2
votes

My problem: apply a predicate to filter a list in parallel

I have a list, and I have a predicate. In practice, it's a long list and the predicate takes a while. I want to output just the elements of the list which satisfy the predicate.

I have access to lots of CPU cores, so I thought it would make sense to try to test the elements of the list in blocks in parallel.

Stuff I've tried:

[concurrent_]maplist doesn't work

Seems like it should be easy. concurrent_maplist seems like an easy concurrent version of maplist.

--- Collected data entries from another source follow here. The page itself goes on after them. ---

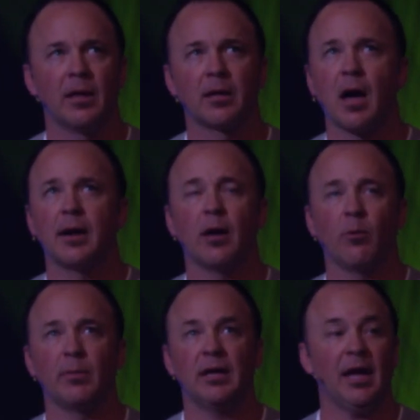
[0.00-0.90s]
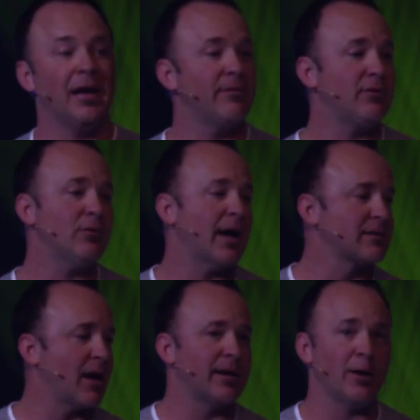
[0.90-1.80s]
God, help me. And if you ask
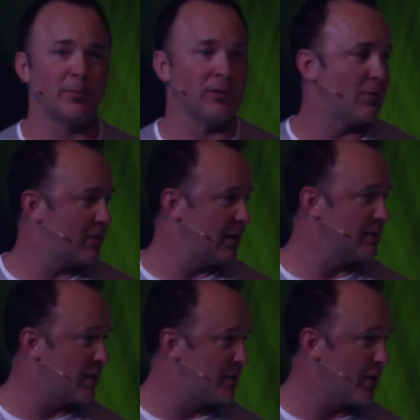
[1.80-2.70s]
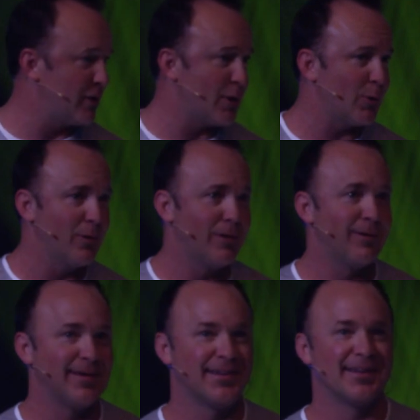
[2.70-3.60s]
God to help you, you think he's going to tell you no?
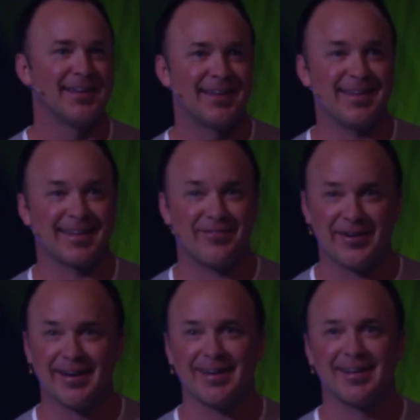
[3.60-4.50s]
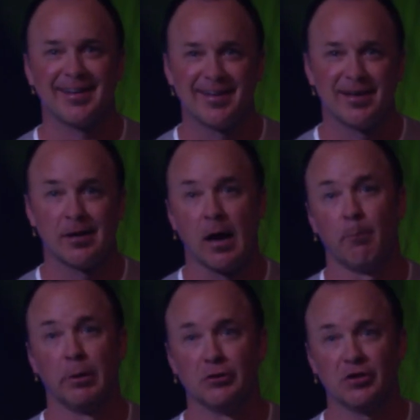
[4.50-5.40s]
Right?
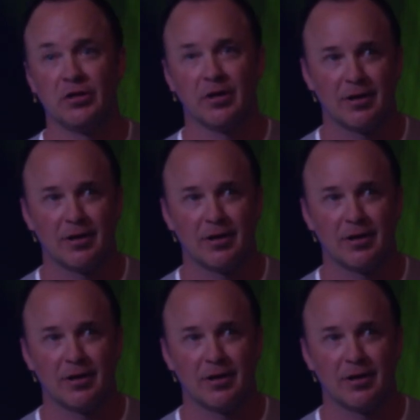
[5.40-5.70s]
I'm busy.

According to another answer on this site, maplist/3 should do exactly what I want. The docs for SWI's maplist/3 suggest maybe it doesn't behave as described in the answer, but in the comments the author of the answer suggests that is an issue with the docs and it should indeed work as expected.

It doesn't seem to work for me.

I've tested this as follows:

:- use_module(library(apply)).

f(A):-
   (A*A < 10),
   writeln(A).

 set(0,[]).
 set(N,T):- N2 is N-1, set(N2,T1), append(T1,[N],T).

This doesn't work:

?- set(4,L), concurrent_maplist(f, L, O).
ERROR: Undefined procedure: f/2
ERROR:   However, there are definitions for:
ERROR:         f/1

Same issue with plain maplist:

set(4,L), maplist(f, L, O).
ERROR: Undefined procedure: f/2
ERROR:   However, there are definitions for:
ERROR:         f/1

include works but isn't parallel

What does do what I want (not in parallel tho) is include:

?- set(11,L), include(f, L, O).
1
2
3
L = [1, 2, 3, 4, 5, 6, 7, 8, 9|...],
O = [1, 2, 3] .

concurrent [edit] runs! But is it parallel?

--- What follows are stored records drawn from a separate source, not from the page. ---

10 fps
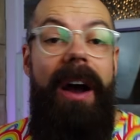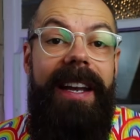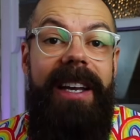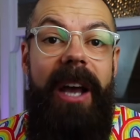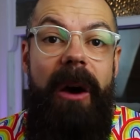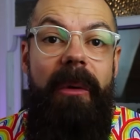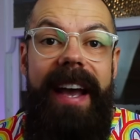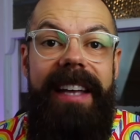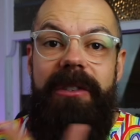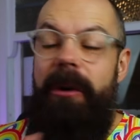I can go
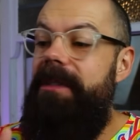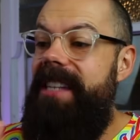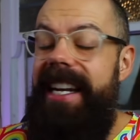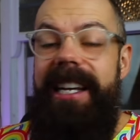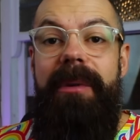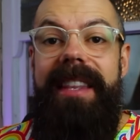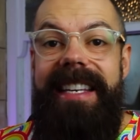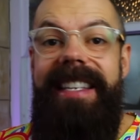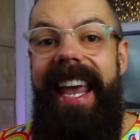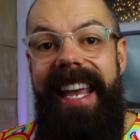away and sort of tinker with
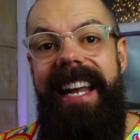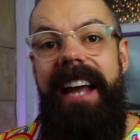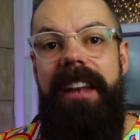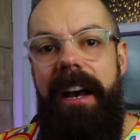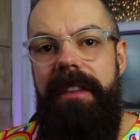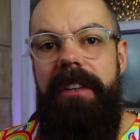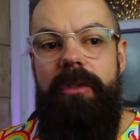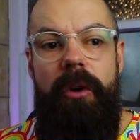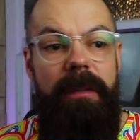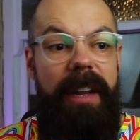this in another
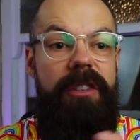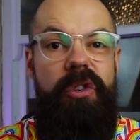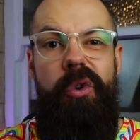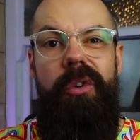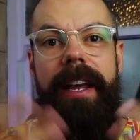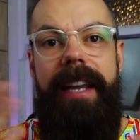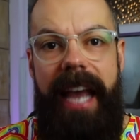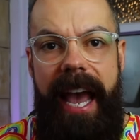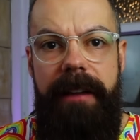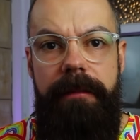sort of like tool like
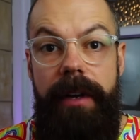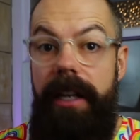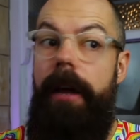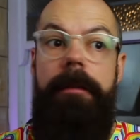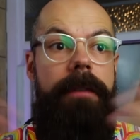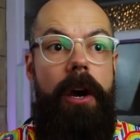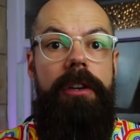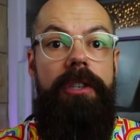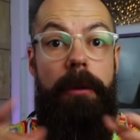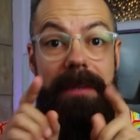Canva, like
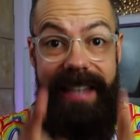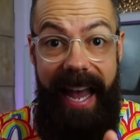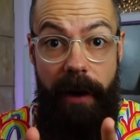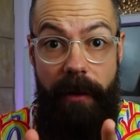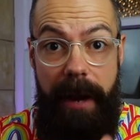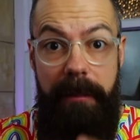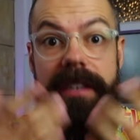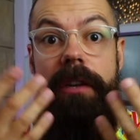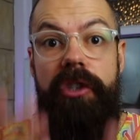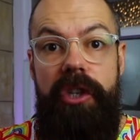Photoshop. Stay around
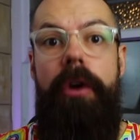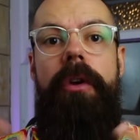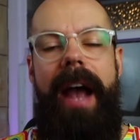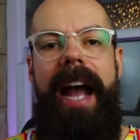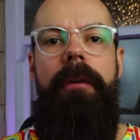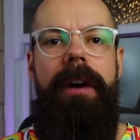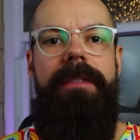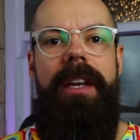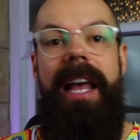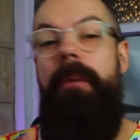because I'll show you how I've
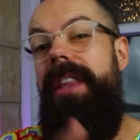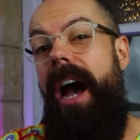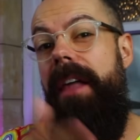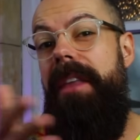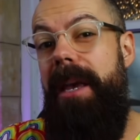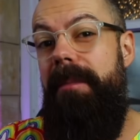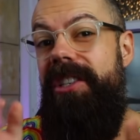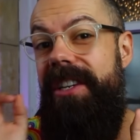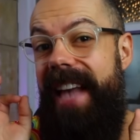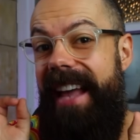done that with other
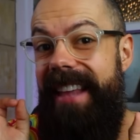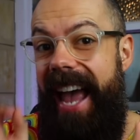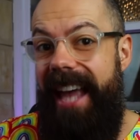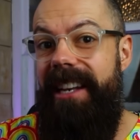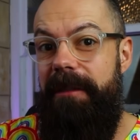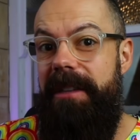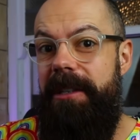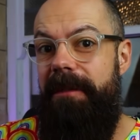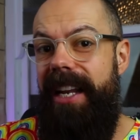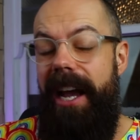images at the end of
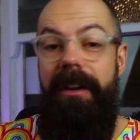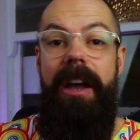this video.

I've been trying to get it work using concurrent/3 partly following the example of another answer.

Loading this file:

set(0,[]):-!.
set(N,T):- N2 is N-1, set(N2,T1), append(T1,[N],T).
f(A, B):-
    (A*A < B),
    writeln(A).
par_test(A, B):-
    set(A, S),
    findall(f(Good, B), (member(Good, S)), Goals),
    concurrent(8, Goals, []).

...

?- set(4, S), findall(f(Good, 4), member(Good, S), Goals), concurrent(8, Goals, []).
1
false.

But watching htop (with a much longer-running predicate in place of this f), it seems to run on just one core :-(.

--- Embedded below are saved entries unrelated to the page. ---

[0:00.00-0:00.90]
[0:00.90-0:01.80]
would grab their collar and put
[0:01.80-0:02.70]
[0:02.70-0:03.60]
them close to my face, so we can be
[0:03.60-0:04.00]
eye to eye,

How do I do this in parallel?

Is there a way to achieve this with concurrent_maplist, or a similarly easy parallel version of include, or another way to achieve what I'm going for?

2

2 Answers

2
votes

let's test concurrent_maplist:

test_concurrent_maplist(C) :-
    numlist(1,C,Ns),
    concurrent_maplist(prime,Ns,Ps),
    sumlist(Ps,N),
    format('we have ~d primes in first ~d natural numbers~n', [N,C]).
test_maplist(C) :-
    numlist(1,C,Ns),
    maplist(prime,Ns,Ps),
    sumlist(Ps,N),
    format('we have ~d primes in first ~d natural numbers~n', [N,C]).

prime(N,1) :-
    prime(N), !.
prime(_,0).

% from https://en.wikipedia.org/wiki/Primality_test
prime(N) :- N =< 1, !, fail.
prime(N) :- N =< 3, !.
prime(N) :- (0 is N mod 2; 0 is N mod 3), !, fail.
prime(N) :- prime_(N,5).

prime_(N,I) :-
    I * I =< N, !,
    ( ( 0 is N mod I; 0 is N mod (I + 2) ) -> fail
    ; J is I + 1, prime_(N,J)
    ).
prime_(_,_).

on a 4 core machine, it yields

?- time(test_concurrent_maplist(100000)).
we have 9592 primes in first 100000 natural numbers
% 2,100,109 inferences, 1.799 CPU in 2.217 seconds (81% CPU, 1167205 Lips)
true.

?- time(test_concurrent_maplist(1000000)).
we have 78498 primes in first 1000000 natural numbers
% 21,000,109 inferences, 18.244 CPU in 36.764 seconds (50% CPU, 1151063 Lips)
true.

?- time(test_maplist(100000)).
we have 9592 primes in first 100000 natural numbers
% 16,151,437 inferences, 3.942 CPU in 3.951 seconds (100% CPU, 4096903 Lips)
true.

?- time(test_maplist(1000000)).
we have 78498 primes in first 1000000 natural numbers
% 402,953,287 inferences, 102.334 CPU in 102.302 seconds (100% CPU, 3937617 Lips)
true.

undoubtly, an improvement:

?- F1 is (2.217/3.951)*100, F2 is (36.764/102.334)*100.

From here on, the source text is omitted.